The U.K. military is working on a new drone that is completely powered by solar energy. A Daily Star article reported that the new electric aircraft recharges its batteries during the day so it can keep flying at night, allowing it to fly nonstop for an entire year before finally landing for maintenance.
The PHASA-35 unmanned aerial vehicle (UAV) will be developed by BAE Systems, a major U.K. defense company, and its partner company Prismatic. Its mission is to deliver important communications to isolated locations.
Capable of flying at twice the altitude of a civilian jetliner, PHASA-35 will reportedly advance beyond-line-of-sight communications for the U.K. military. The first drone is expected to start flight tests in 2019.
“It’s great to have the support of a world-leading technology company like BAE Systems,” said Paul Brooks, the founder of Prismatic, who serves as the company’s managing director. (Related: Leveraging new tech for conservation: Drones help researchers track sea turtles, gather data.)
New U.K. drone can keep flying for a whole year on solar power
During the joint announcement, BAE engineers explained that High Altitude Low Energy (HALE) aircraft like PHASA-35 are an affordable alternative to satellite technology. A single satellite can cost hundreds of millions of dollars, it has to be boosted into space using an even more expensive rocket, and it requires significant control facilities on the ground.
In comparison, a HALE aircraft is much easier and more affordable in terms of development and deployment costs. They will be able to fulfill the same missions with fairly similar effectiveness.
PHASA is an acronym for Persistent High Altitude Solar Aircraft, while the -35 denotes its wingspan in meters. It features lithium-ion batteries and some of the lightest solar cells on the planet. The combination of renewable energy and long-lasting power storage will allow the PHASA-35 to stay airborne for as long as 12 months.
Prismatic engineers said the new drone will not be limited to military usage. It could also pull security duty for important facilities, survey large swaths of terrain, and take snapshots of the environment for scientific research.
For an aircraft with a wingspan longer than the distance between baseball bases, PHASA-35 tips the scales at just 330 pounds (150 kilograms). The combination of long wings and light weight will allow it to stay aloft at altitudes ranging from 55,000 feet to 70,000 feet for months on end.

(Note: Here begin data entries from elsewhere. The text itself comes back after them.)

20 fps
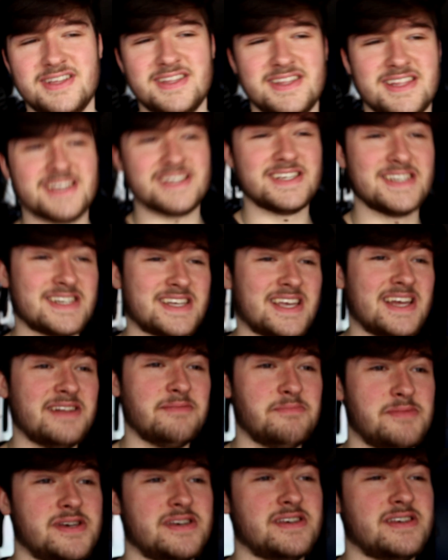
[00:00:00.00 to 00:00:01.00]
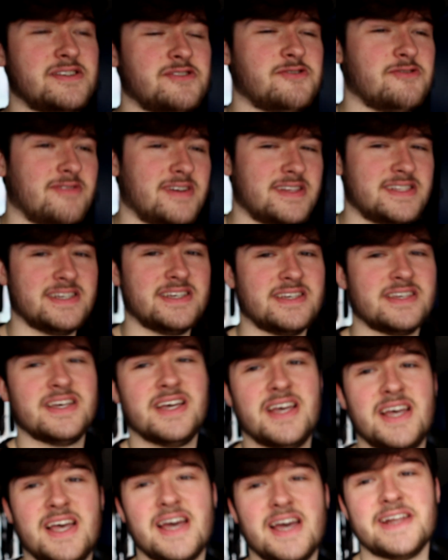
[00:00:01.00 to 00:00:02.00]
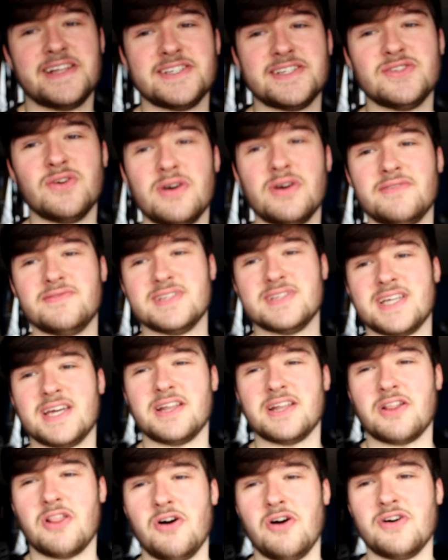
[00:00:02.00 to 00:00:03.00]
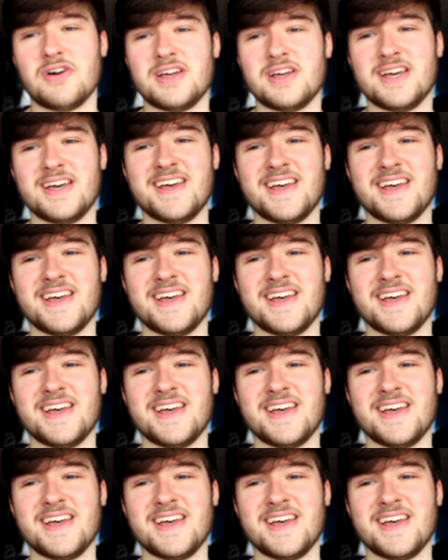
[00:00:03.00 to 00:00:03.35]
This is killing me already, and it's not even 10 o'clock.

U.K. companies envision a “marketable” solar-powered drone
BAE and Prismatic have tested the concept by building a small-scale model that measures 25 percent of the final vehicle. The model completed its maiden flight in 2017, proving the viability of the technology.
The two companies are now working on a full-scale version. As per their official agreement in May 2018, Prismatic and BAE will build an initial batch of two units. Prismatic will also operate the drones during testing.
Development and flight testing of the PHASA-35 falls under the purview of BAE. The defense company designed the Eurofighter Typhoon and other advanced aircraft, and this expertise in aerospace technology will be extended to the new drone.
BAE officials like Michael Christie, the Strategy Director of the company’s Air sector, said that the final product will be a “marketable” solar-powered HALE unmanned aerial vehicle.
“Prismatic is a fast-paced and forward-thinking company and PHASA-35 is a great example of what the team can achieve in a short space of time,” Hale said during the announcement. “We were keen to invest in the programme as part of our long-term strategy to explore new technologies and solutions in air and space.”